Documentation and other data files still use the regular prefix.

   In addition, if you use an unusual directory layout you can give
options like `--bindir=DIR' to specify different values for particular
kinds of files.  Run `configure --help' for a list of the directories
you can set and what kinds of files go in them.

   You can cause programs to be installed with an extra prefix or
suffix on their names by giving `configure' the  option
`--program-prefix=PREFIX' or `--program-suffix=SUFFIX'. 

Optional Features
=================

`--without-cairo'
    Don't compile in support for charts (using Cairo and Pango).  This
    is useful if your system lacks these libraries.

`--without-gui'
    Don't build the PSPPIRE gui.  Use this option if you only want to
    build the command line version of PSPP.

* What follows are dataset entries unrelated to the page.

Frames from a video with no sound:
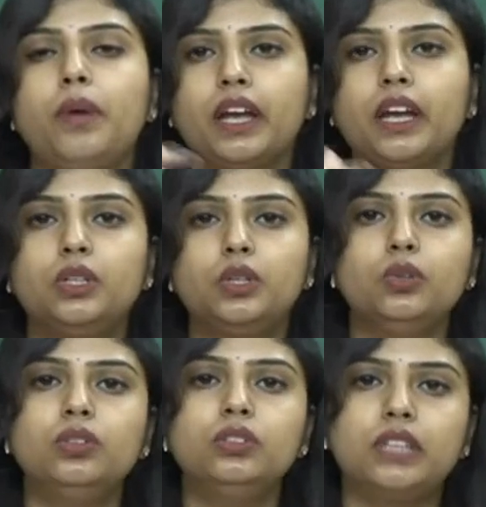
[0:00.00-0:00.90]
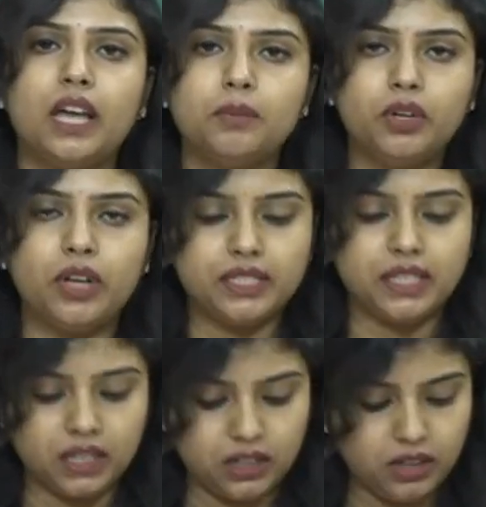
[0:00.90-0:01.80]
timeout
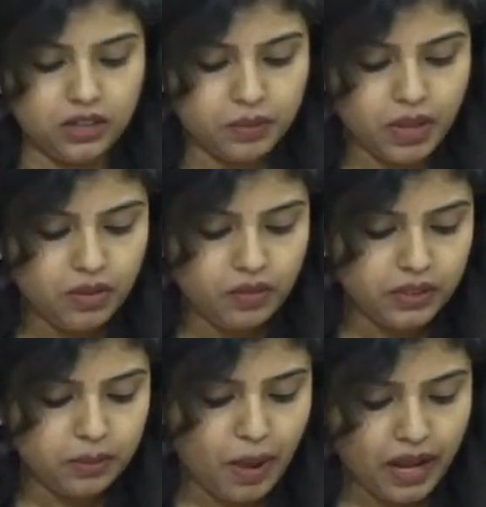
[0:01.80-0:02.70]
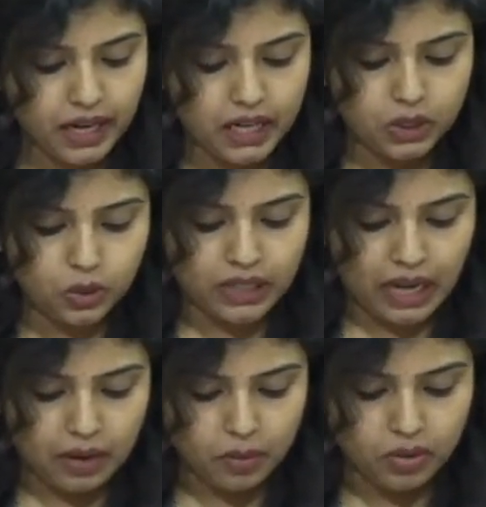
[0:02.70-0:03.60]
has occurred. When the packet 2
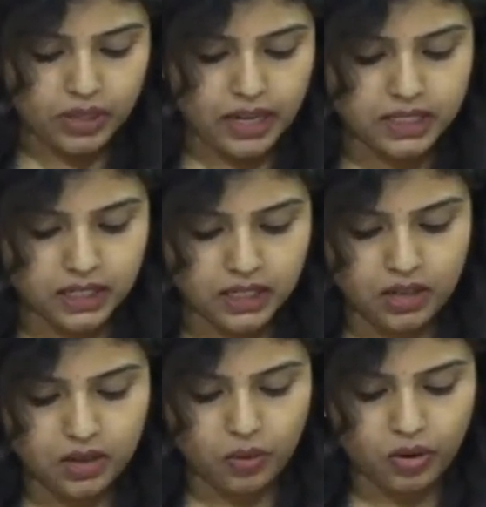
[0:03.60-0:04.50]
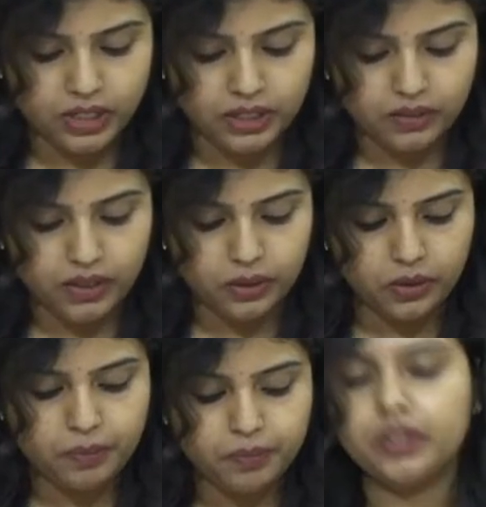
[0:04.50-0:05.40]
timeout has occurred, what it will
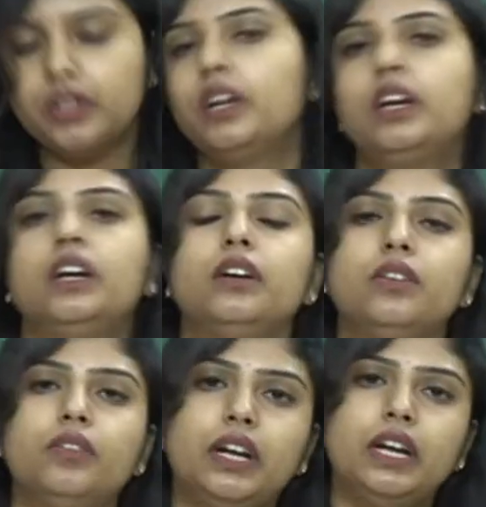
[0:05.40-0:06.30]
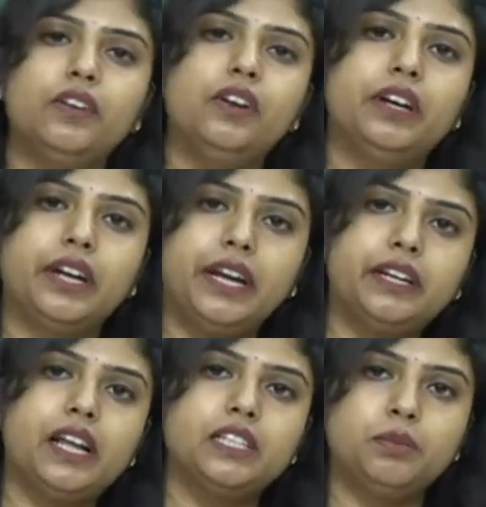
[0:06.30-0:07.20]
do? When it will
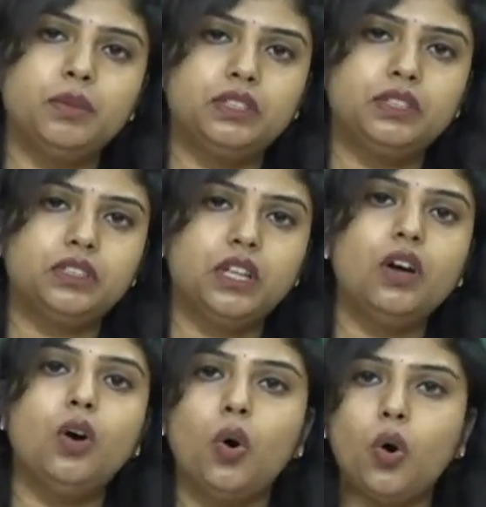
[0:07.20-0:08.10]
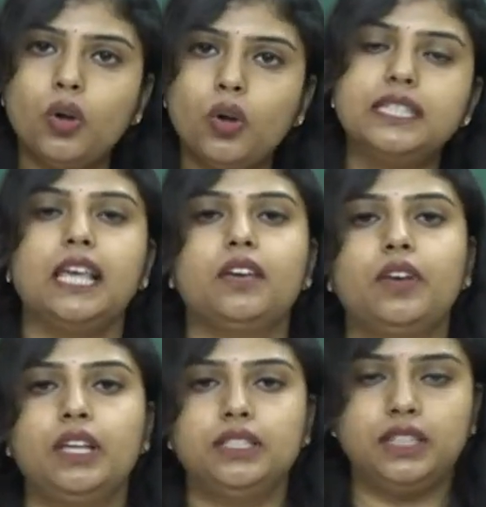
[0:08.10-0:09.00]
retransmit the whole
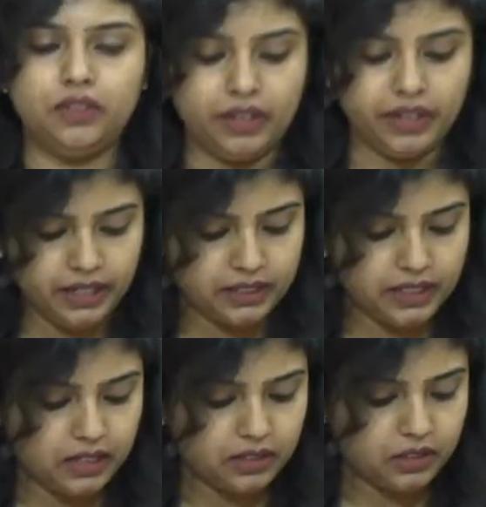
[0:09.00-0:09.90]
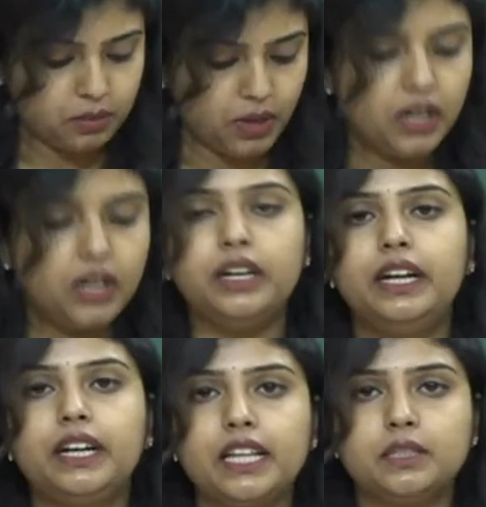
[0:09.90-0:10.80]
sequence, it will
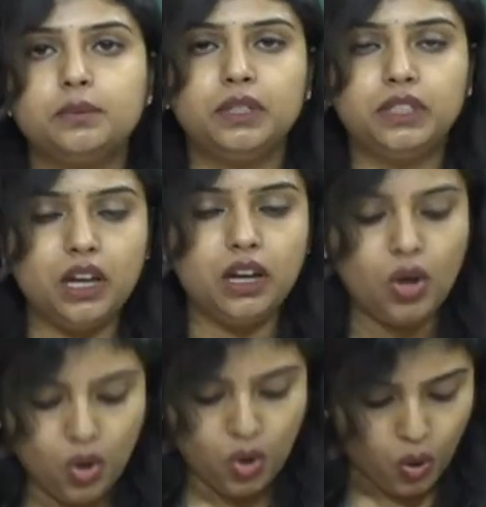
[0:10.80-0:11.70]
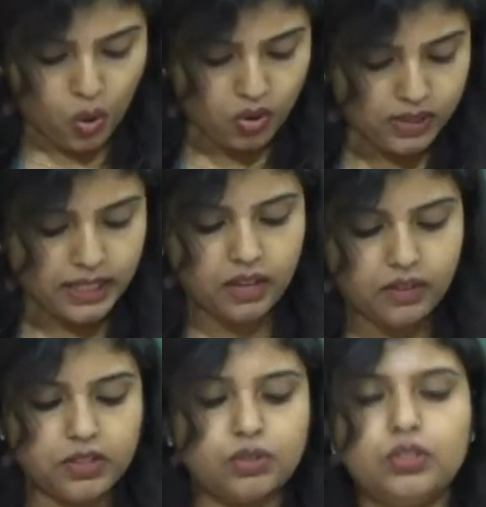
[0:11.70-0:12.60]
retransmit the whole
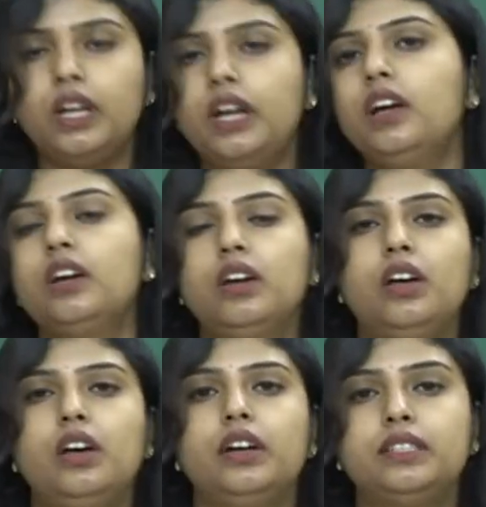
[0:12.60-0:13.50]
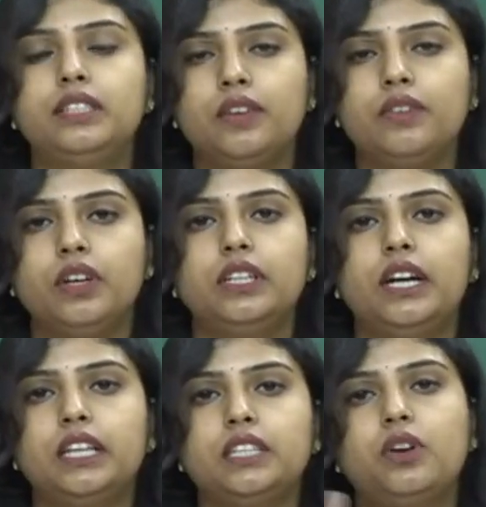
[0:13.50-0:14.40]
sequence to the receiver.
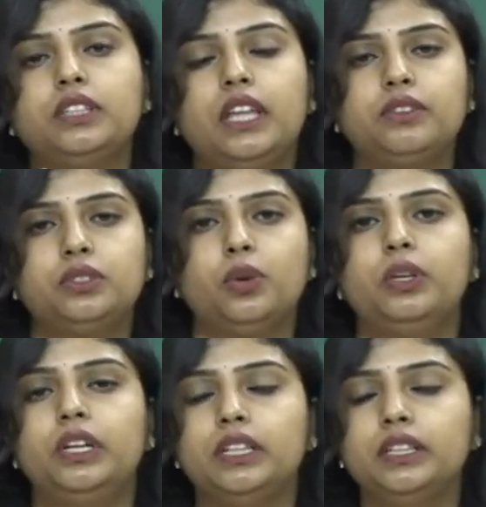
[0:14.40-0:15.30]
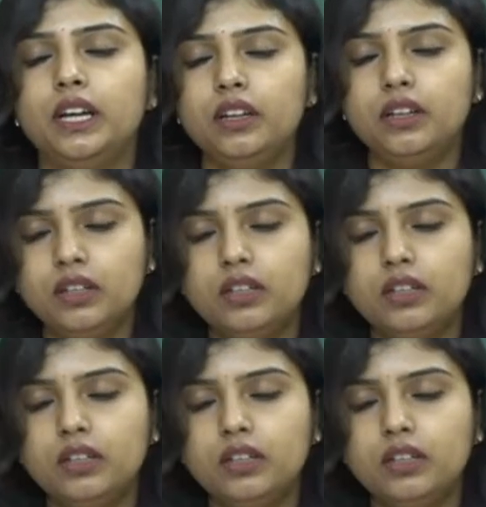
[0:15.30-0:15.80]
That is what they have shown it in the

    Cairo and Pango required to build the GUI, so --without-cairo
    implies --without-gui.

`--with-gui-tools'
    Build the gui developer tools.  There is no reason to use this
    option unless you're involved with the development of PSPP

`--without-lib{xx}'
    Optional libraries should normally be detected and the relevant
    functionality will be built they exist.  However, on some poorly
    configured systems a library may exist, but be totally broken.
    In these cases you can use --without-lib{xx} to force configure
    to disregard it.

`--without-perl-module'
   Disable building the Perl module, in case it does not build properly
   or you do not need it.

`--enable-relocatable'
   This option is useful for building a package which can be installed
   into an arbitrary directory and freely copied to any other directory.
   If you use this option, you will probably want to install the pspp
   with a command similar to "make install DESTDIR=<destination>".

Defining Variables
==================

Variables not defined in a site shell script can be set in the
environment passed to `configure'.  However, some packages may run
configure again during the build, and the customized values of these
variables may be lost.  In order to avoid this problem, you should set
them in the `configure' command line, using `VAR=value'.  For example:

     ./configure CC=/usr/local2/bin/gcc

causes the specified `gcc' to be used as the C compiler (unless it is
overridden in the site shell script).  Here is another example:

     /bin/bash ./configure CONFIG_SHELL=/bin/bash

Here the `CONFIG_SHELL=/bin/bash' operand causes subsequent
configuration-related scripts to be executed by `/bin/bash'.

Generic `configure' Options
===========================

`configure' also recognizes the following options to control how it operates.

`--help'
`-h'
     Print a summary of the options to `configure', and exit.

`--version'
`-V'
     Print the version of Autoconf used to generate the `configure'
     script, and exit.

`--cache-file=FILE'
     Enable the cache: use and save the results of the tests in FILE,
     traditionally `config.cache'.  FILE defaults to `/dev/null' to
     disable caching.

`--config-cache'
`-C'
     Alias for `--cache-file=config.cache'.

`--quiet'
`--silent'
`-q'
     Do not print messages saying which checks are being made.  To
     suppress all normal output, redirect it to `/dev/null' (any error
     messages will still be shown).

`--srcdir=DIR'
     Look for the package's source code in directory DIR.  Usually
     `configure' can determine that directory automatically.

`configure' also accepts some other, not widely useful, options.  Run
`configure --help' for more details.

----------------------------------------------------------------------
Copyright (C) 1994, 1995, 1996, 1999, 2000, 2001, 2002, 2004, 2005, 2007, 2013 Free
Software Foundation, Inc.

This file is free documentation; the Free Software Foundation gives
unlimited permission to copy, distribute and modify it.